* _What is needed_
What's needed is an exact copy of all the data below, without pictures.

↓

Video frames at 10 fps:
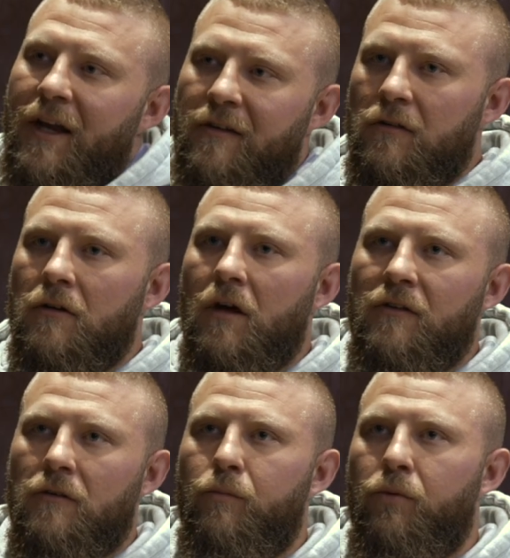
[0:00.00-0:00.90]
As a
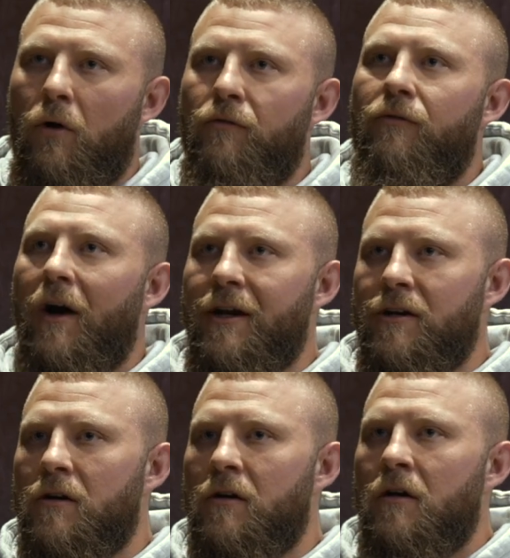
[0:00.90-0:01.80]
as a pro
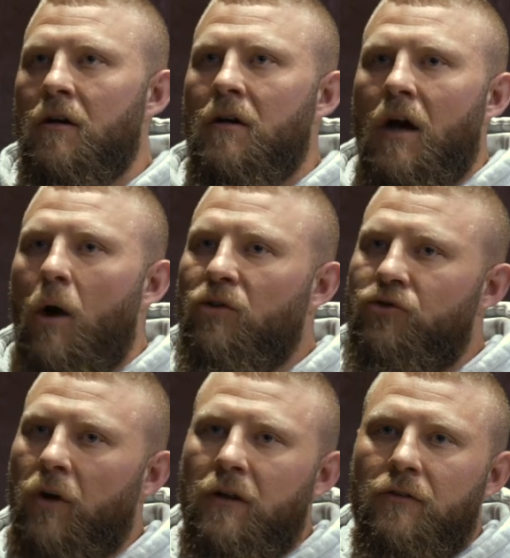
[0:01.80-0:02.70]
fighter, I was
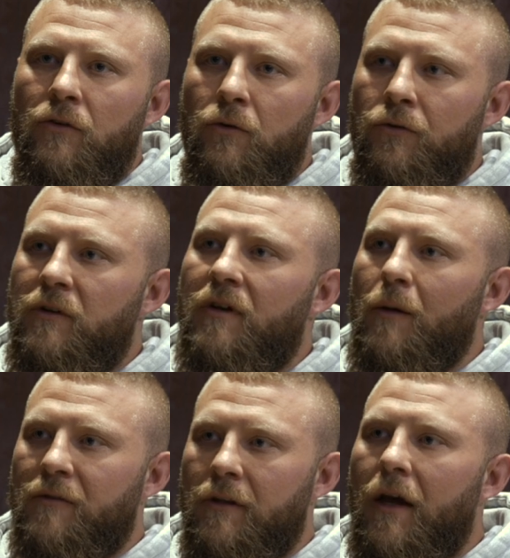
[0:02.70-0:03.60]
training two, three
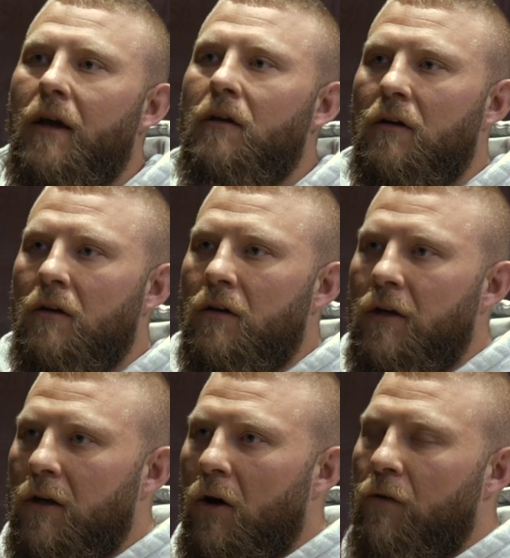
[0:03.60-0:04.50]
times a day,
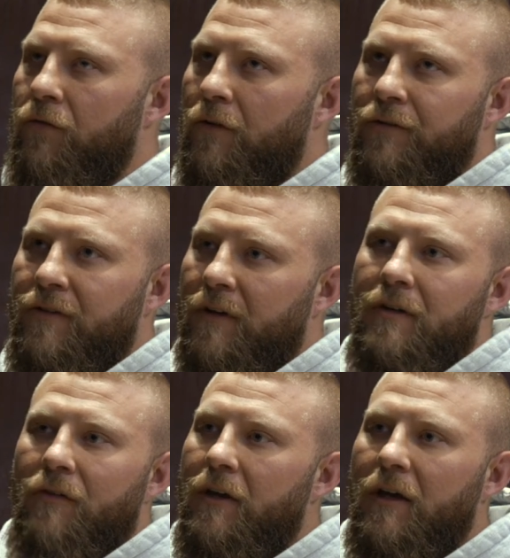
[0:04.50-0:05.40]
you know, for six,
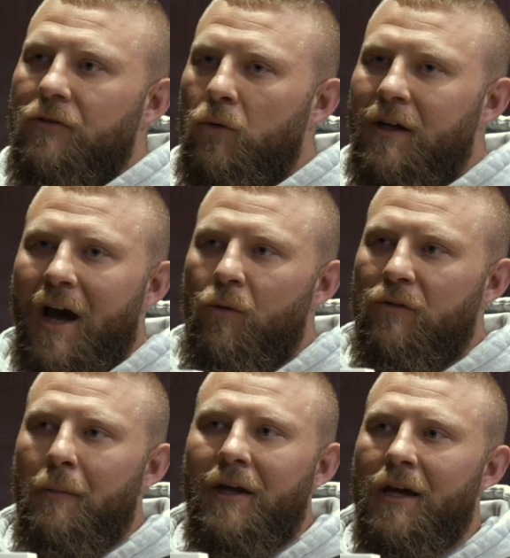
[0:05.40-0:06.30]
seven days a week. I
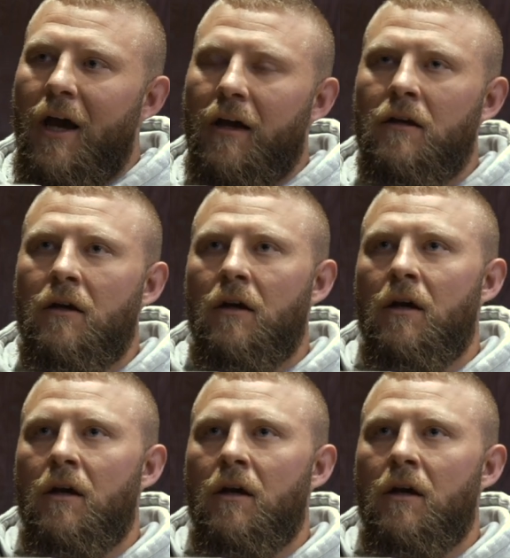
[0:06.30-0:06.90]
was a maniac.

↑

* _Response box_
Video frames at 10 fps:
[0:00.00-0:00.90]
As a
[0:00.90-0:01.80]
as a pro
[0:01.80-0:02.70]
fighter, I was
[0:02.70-0:03.60]
training two, three
[0:03.60-0:04.50]
times a day,
[0:04.50-0:05.40]
you know, for six,
[0:05.40-0:06.30]
seven days a week. I
[0:06.30-0:06.90]
was a maniac.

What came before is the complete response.